How to Parse CSV Data in Bash

Configurare noua (How To)

Situatie

A Comma Separated Values file is a text file that holds tabulated data. CSV is a type of delimited data. As the name suggests, a comma “,” is used to separate each field of data—or value—from its neighbors.

CSV is everywhere. If an application has import and export functions, it’ll almost always support CSV. CSV files are human-readable. You can look inside them with less, open them in any text editor, and move them from program to program. For example, you can export the data from an SQLite database and open it in LibreOffice Calc.

However, even CSV can become complicated. Want to have a comma in a data field? That field needs to have quotation marks “"” wrapped around it. To include quotation marks in a field each quotation mark needs to be entered twice.

Of course, if you are working with CSV generated by a program or script that you have written, the CSV format is likely to be simple and straightforward. If you’re forced to work with more complex CSV formats, with Linux being Linux, there are solutions we can use for that too.

Solutie

You can easily generate some sample CSV data, using sites like Online Data Generator. You can define the fields you want and choose how many rows of data you want. Your data is generated using realistic dummy values and downloaded to your computer.

We created a file containing 50 rows of dummy employee information:

  • id: A simple unique integer value.
  • firstname: The first name of the person.
  • lastname: The last name of the person.
  • job-title: The person’s job title.
  • email-address: The person’s email address.
  • branch: The company branch they work in.
  • state: The state the branch is located in.

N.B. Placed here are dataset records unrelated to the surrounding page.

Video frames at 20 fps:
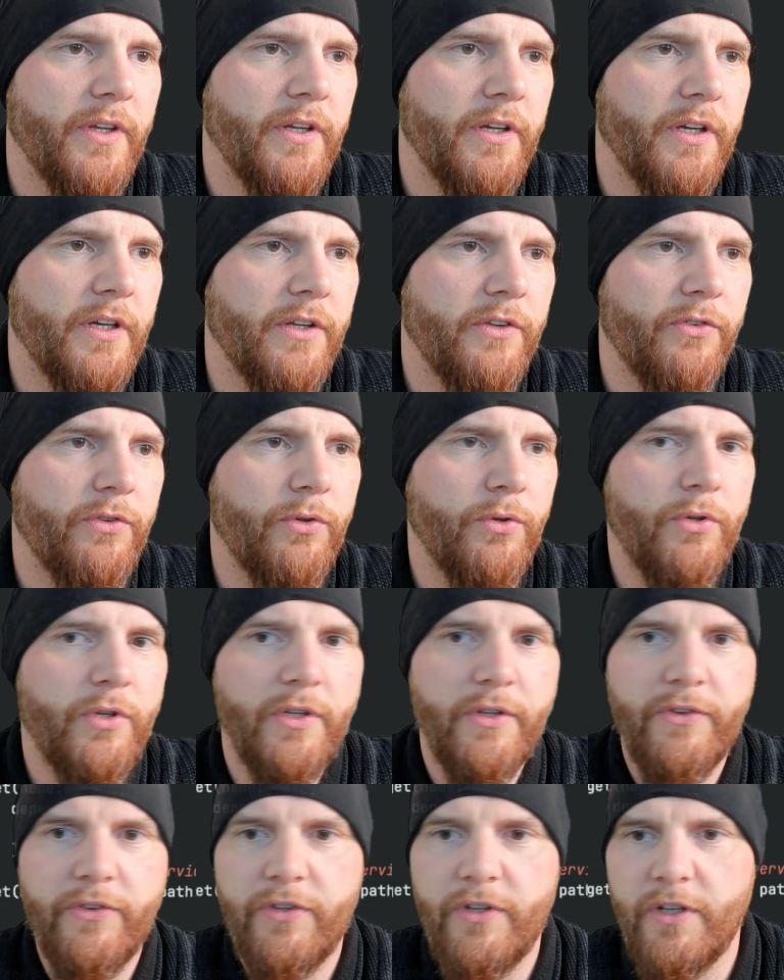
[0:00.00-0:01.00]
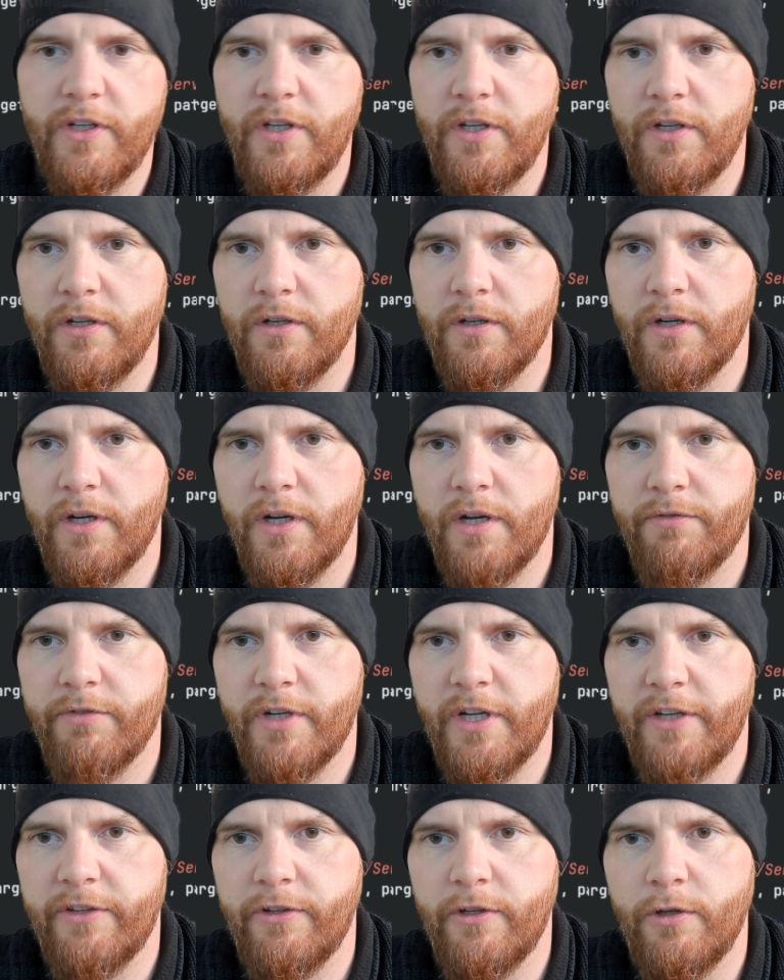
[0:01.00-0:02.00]
As you can see here, I have an
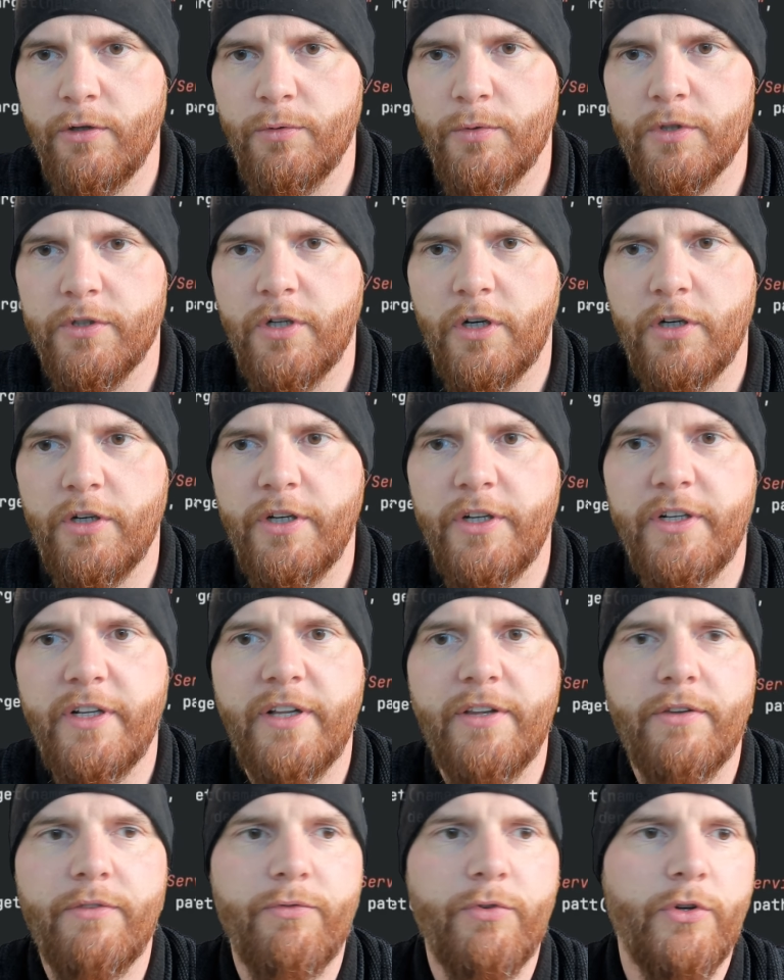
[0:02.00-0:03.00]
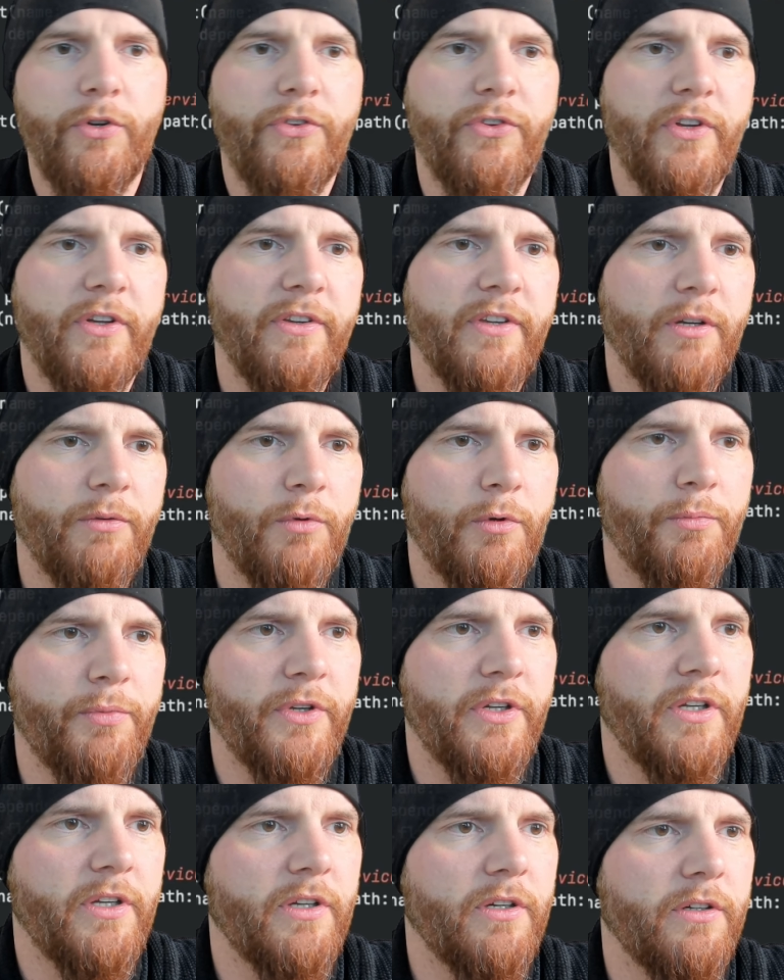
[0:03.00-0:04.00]
executable target, and the first thing that will
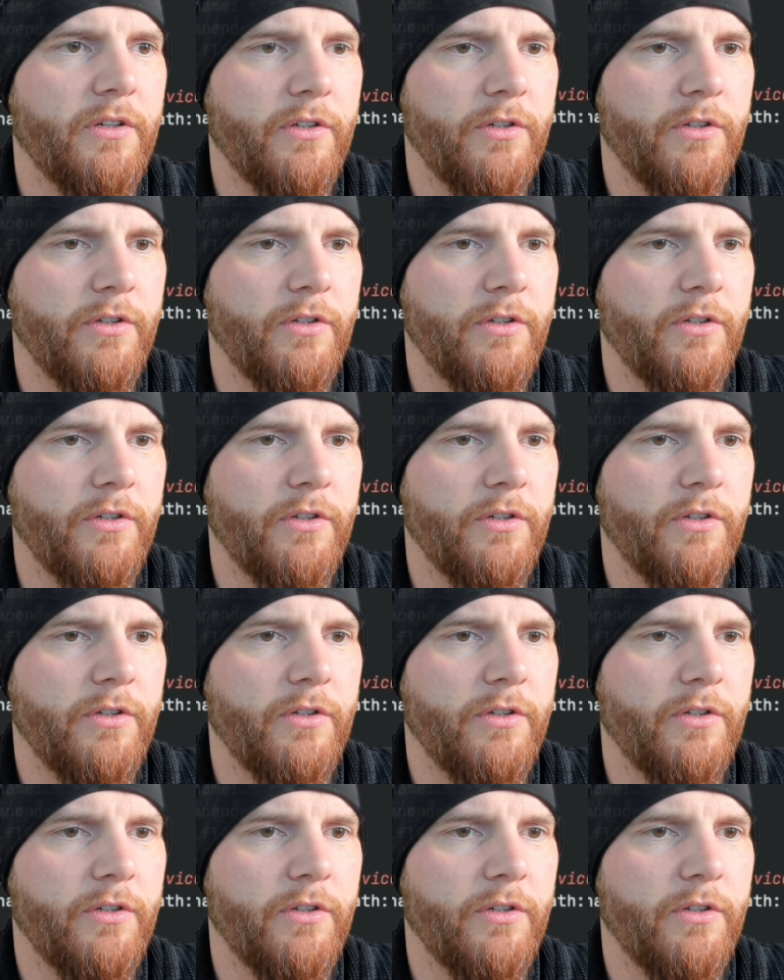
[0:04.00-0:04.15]
be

Some CSV files have a header line that lists the field names. Our sample file has one. Here’s the top of our file:

The sample CSV file

The first line holds the field names as comma-separated values.

Parsing Data Form the CSV file

Let’s write a script that will read the CSV file and extract the fields from each record. Copy this script into an editor, and save it to a file called “field.sh.”

#! /bin/bash

while IFS="," read -r id firstname lastname jobtitle email branch state
do
  echo "Record ID: $id"
  echo "Firstname: $firstname"
  echo " Lastname: $lastname"
  echo "Job Title: $jobtitle"
  echo "Email add: $email"
  echo " Branch: $branch"
  echo " State: $state"
  echo ""
done < <(tail -n +2 sample.csv)

There’s quite a bit packed into our little script. Let’s break it down.

We’re using a while loop. As long as the while loop condition resolves to true, the body of the while loop will be executed. The body of the loop is quite simple. A collection of echo statements are used to print the values of some variables to the terminal window.

The while loop condition is more interesting than the body of the loop. We specify that a comma should be used as the internal field separator, with the IFS="," statement. The IFS is an environment variable. The read command refers to its value when parsing sequences of text.

We’re using the read command’s -r (retain backslashes) option to ignore any backslashes that may be in the data. They’ll be treated as regular characters.

The text that the read command parses is stored in a set of variables named after the CSV fields. They could just as easily have been named field1, field2, ... field7 , but meaningful names make life easier.

The data is obtained as the output from the tail command. We’re using tail because it gives us a simple way to skip over the header line of the CSV file. The -n +2 (line number) option tells tail to start reading at line number two.

The <(...) construct is called process substitution. It causes Bash to accept the output of a process as though it were coming from a file descriptor. This is then redirected into the while loop, providing the text that the read command will parse.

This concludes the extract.